Wer bitte soll einen hier anstecken? Verlassener Strand in Apulien.
Foto: dsh

Schon vor meiner Abreise in die Ferien fühlte ich mich wie eine lebensmüde Mischung aus Extrembergsteigerin und Dschungelcamp-Teilnehmerin. Jedenfalls liessen die Kommentare meiner Mitmenschen vermuten, dass ich mich auf eine Hochrisiko-Expedition begebe. «Hast du keine Angst?» oder «Traust du dich wirklich?» waren da noch die zurückhaltenderen Fragen. Das mit leicht vorwurfsvollem Unterton und hochgezogenen Augenbrauen vorgetragene «Also ich würde das nie wagen» übersetzte ich innerlich mit «Du spinnst wohl völlig». Dabei hatte ich weder vor, ohne Sauerstoffgerät einen Achttausender zu bezwingen, noch wollte ich mich während 14 Tagen von Regenwürmern und Spinnenbeinen ernähren und gleichzeitig jegliche Flüssigkeitszufuhr einstellen.

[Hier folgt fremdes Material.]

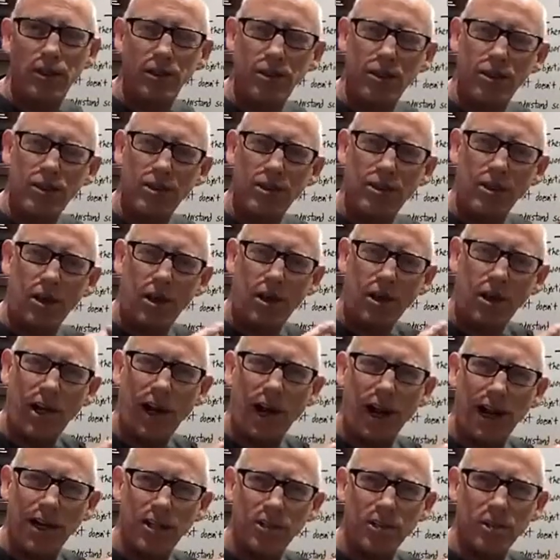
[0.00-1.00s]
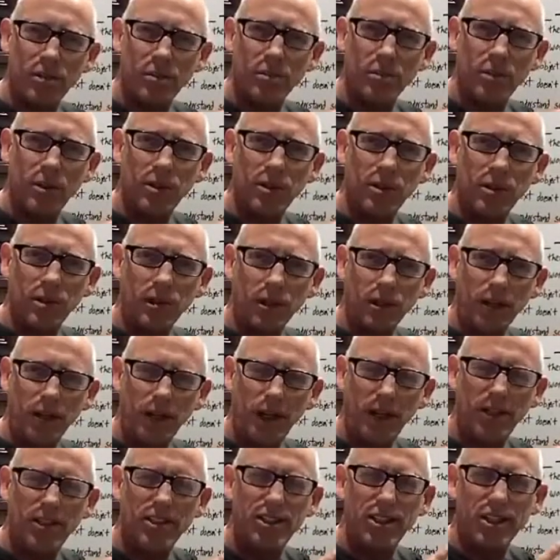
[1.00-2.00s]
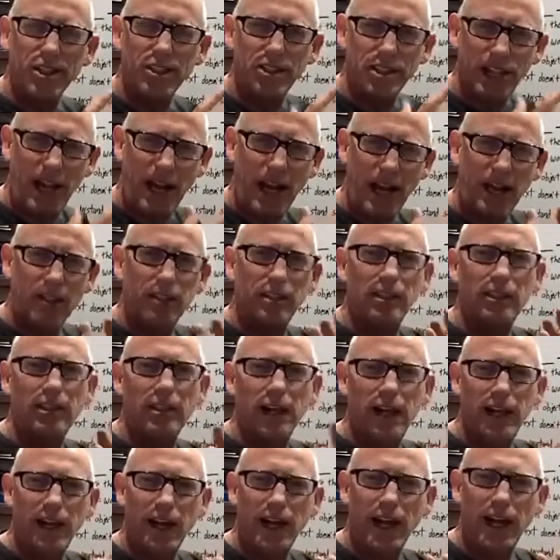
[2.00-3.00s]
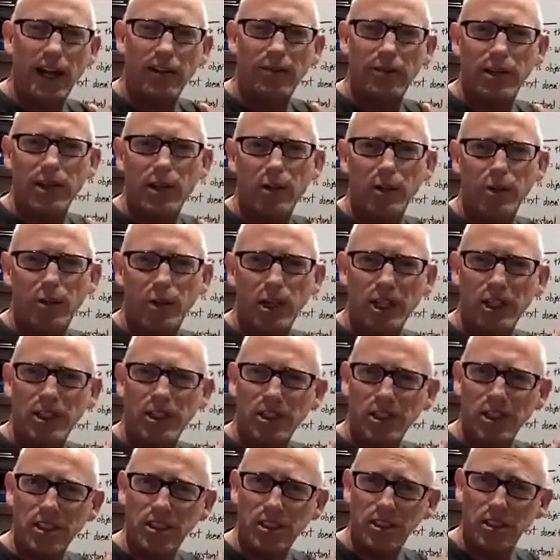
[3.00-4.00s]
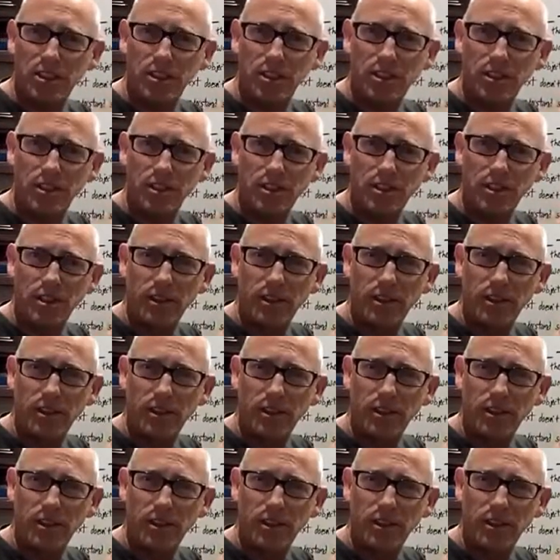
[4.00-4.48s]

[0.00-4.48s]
sarcasm is exactly like having reasons.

Allen erhobenen Augenbrauen und schüttelnden Köpfen zum Trotz: Wir reisten. Und nun sind wir wieder da. Und trotz Sonnenschutzfaktor 50 und langen Ärmeln: Man sieht uns die Ferien an. Und was fragt man einen Menschen, der so aussieht? Genau! Und mit der Antwort auf die Frage «Wo warst du in den Ferien» mühen wir uns nun seit fünf Tagen ab. Die Fragen sind dieselben wie vor der Abreise, jetzt einfach im Präteritum: «War das nicht gefährlich? Hattet ihr keine Angst?»

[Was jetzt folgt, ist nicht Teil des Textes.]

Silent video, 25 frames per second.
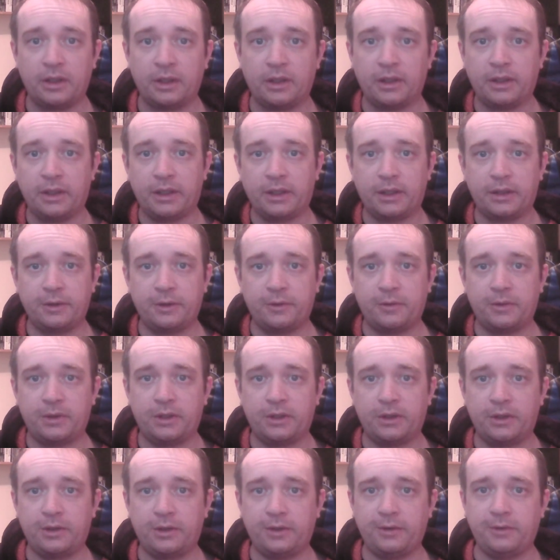Hello,
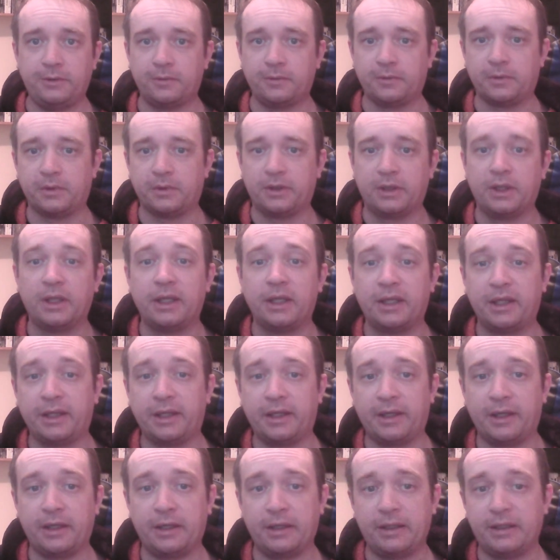hello.
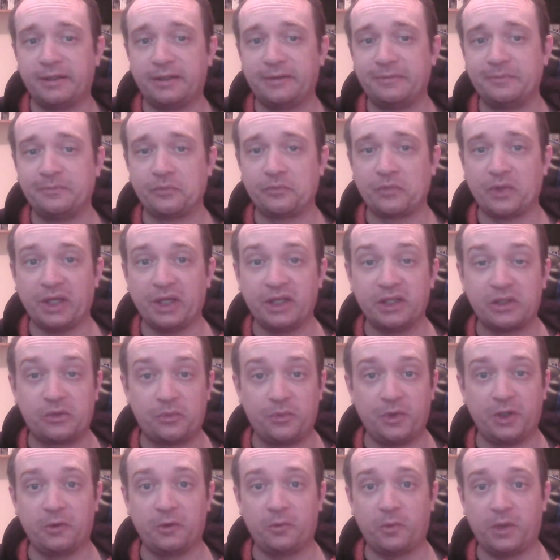It's
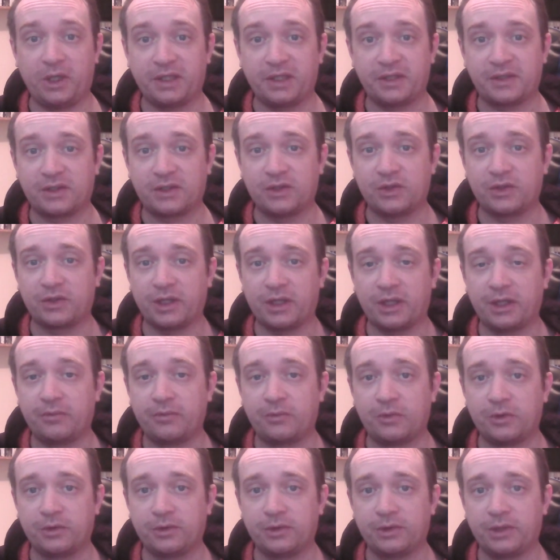been a while since I've
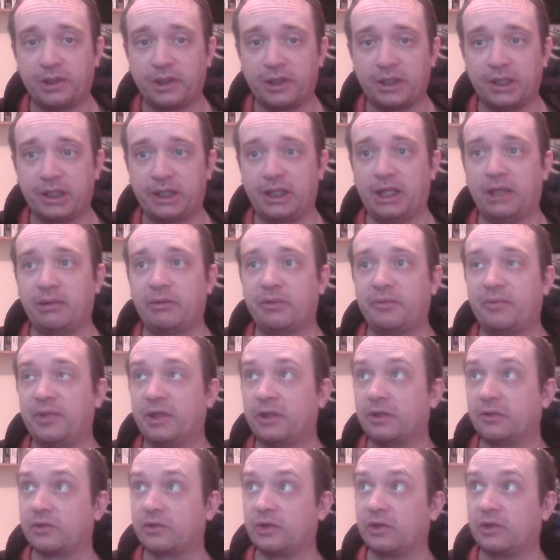done a gaming
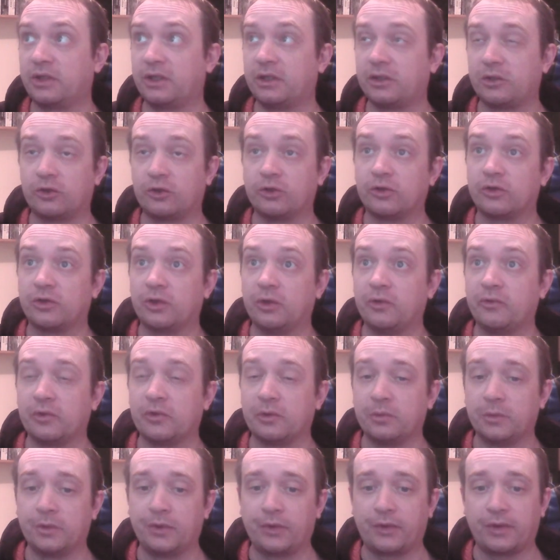pickups. I think it's just over a
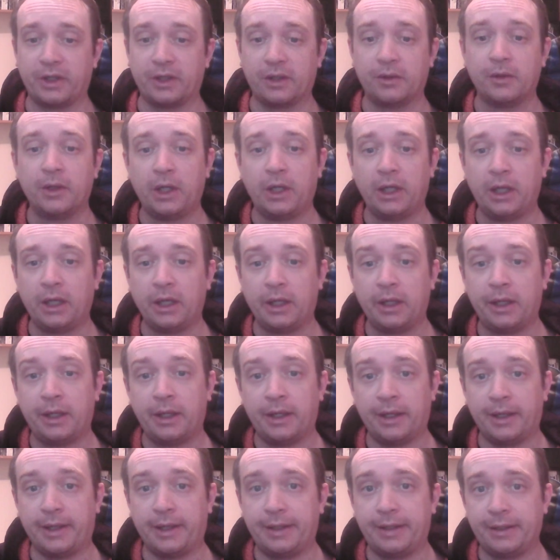month now.
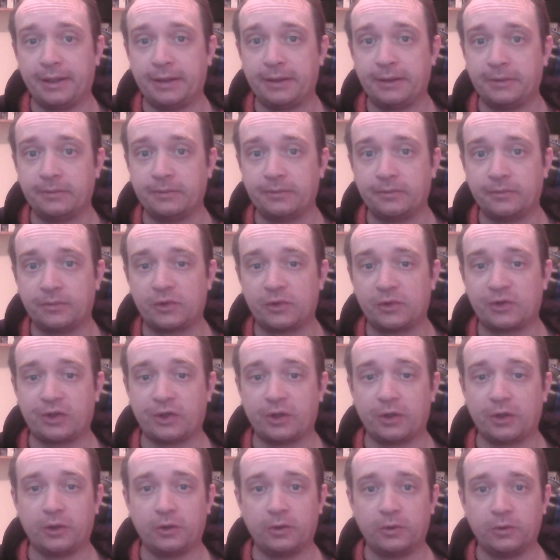
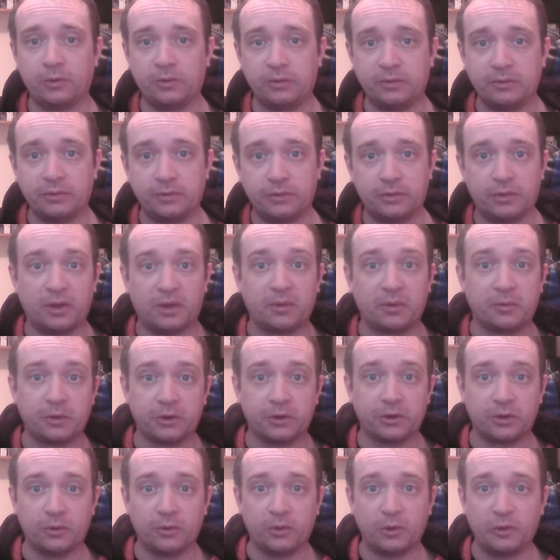So I'm gonna
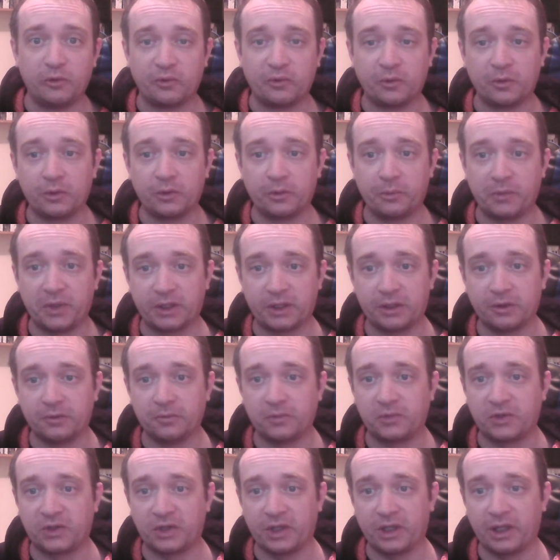go over all the
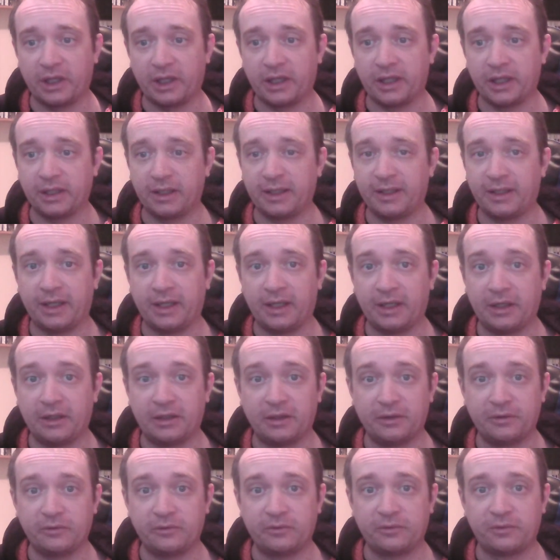pickups that I
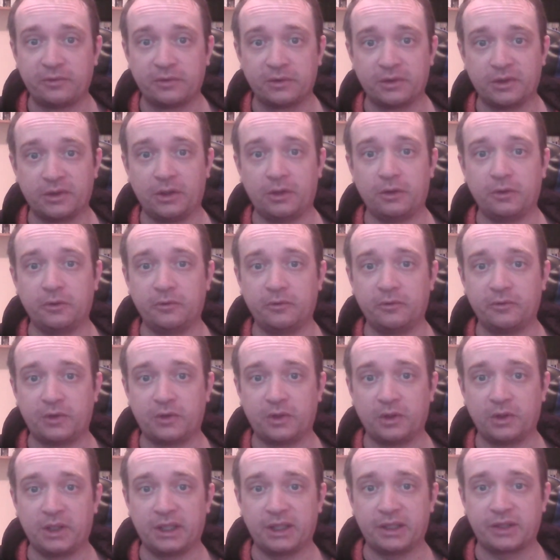have got over the
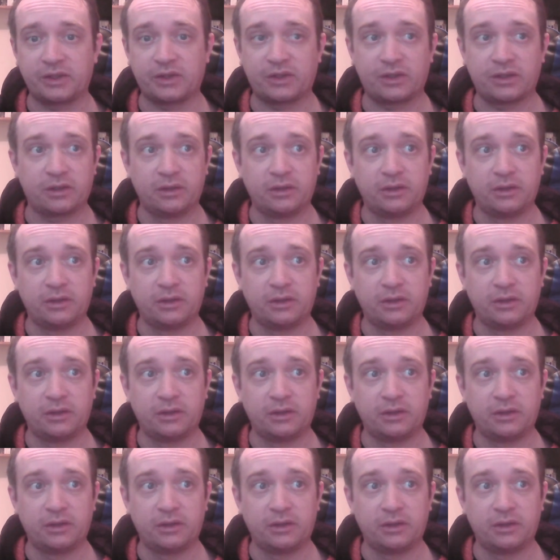last,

Wir stammeln dann etwas von sehr vorsichtigen Einheimischen, von Maskenpflicht in Innenstädten, von Einweghandschuhen am Frühstücksbuffet. Von trauter Zweisamkeit in Freiluftrestaurants und stundenlangen Wanderungen auf einsamen Pfaden. Und vor allem rechnen wir immer wieder vor: Nämlich dass Apuliendorthin haben wir uns gewagtbei unserer Abreise gerade mal rund 10 Covid-Neuinfektionen pro Tag verzeichnen musste. Apulien hat notabene 4 Millionen Einwohner.

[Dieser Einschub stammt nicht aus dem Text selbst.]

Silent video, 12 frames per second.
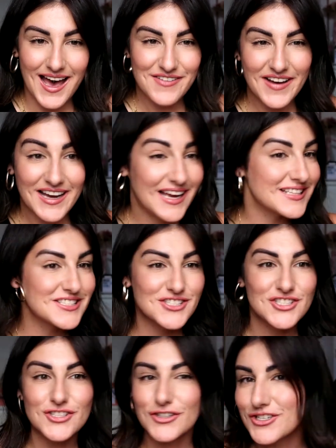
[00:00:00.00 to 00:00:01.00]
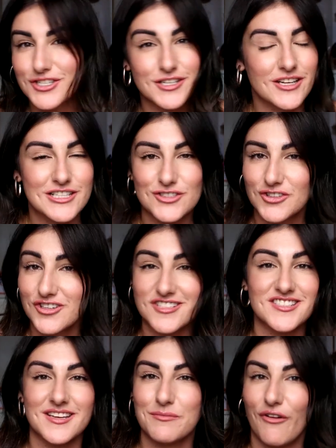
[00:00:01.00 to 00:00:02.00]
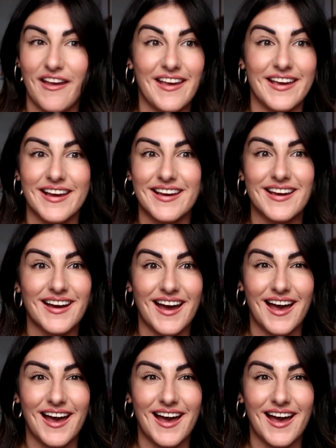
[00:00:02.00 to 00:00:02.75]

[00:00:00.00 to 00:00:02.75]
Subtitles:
I've had such an exhausting week.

Auch auf dem beeindruckenden Friedhof von Lecce ist man als Touristin ziemlich allein.
Auch auf dem beeindruckenden Friedhof von Lecce ist man als Touristin ziemlich allein.
Foto: dsh

So genau wollen es die meisten dann aber gar nicht wissen. Sie zeigen mir lieber die 93. Aufnahme des Matterhorns oder den 127. Sonnenuntergang im Lavaux. Dass das Bähnli nach Zermatt ziemlich überfüllt und das Waadtland die höchsten Covid-Infektionszahlen der Schweiz hat, sieht man darauf nicht. Wir hüten uns, unsere Aufnahmen von verlassenen Buchten und menschenleeren Gassen zu präsentieren. Aber an dieser Stelle muss ich es doch noch loswerden: Schön wars! Und wenn es wieder etwas weniger Leute in den Schweizer Bergen hat, fahren wir auch wieder dorthin. Versprochen!

1 Kommentar
    Marco M.

    Wir waren in den Sommerferien auch eine Woche in Sardinien und bis heute sind wir immer noch gesund. Es wurde auch keiner Angesteckt und auch dort war die Zahl der Angesteckten sehr gering. Wir sind auch langsam der Ansicht, dass das COVID langsam missbraucht wird, um Sachen zu rechtfertigen, die eigentlich mit gesundem Menschenverstand nicht geregelt werden müssen.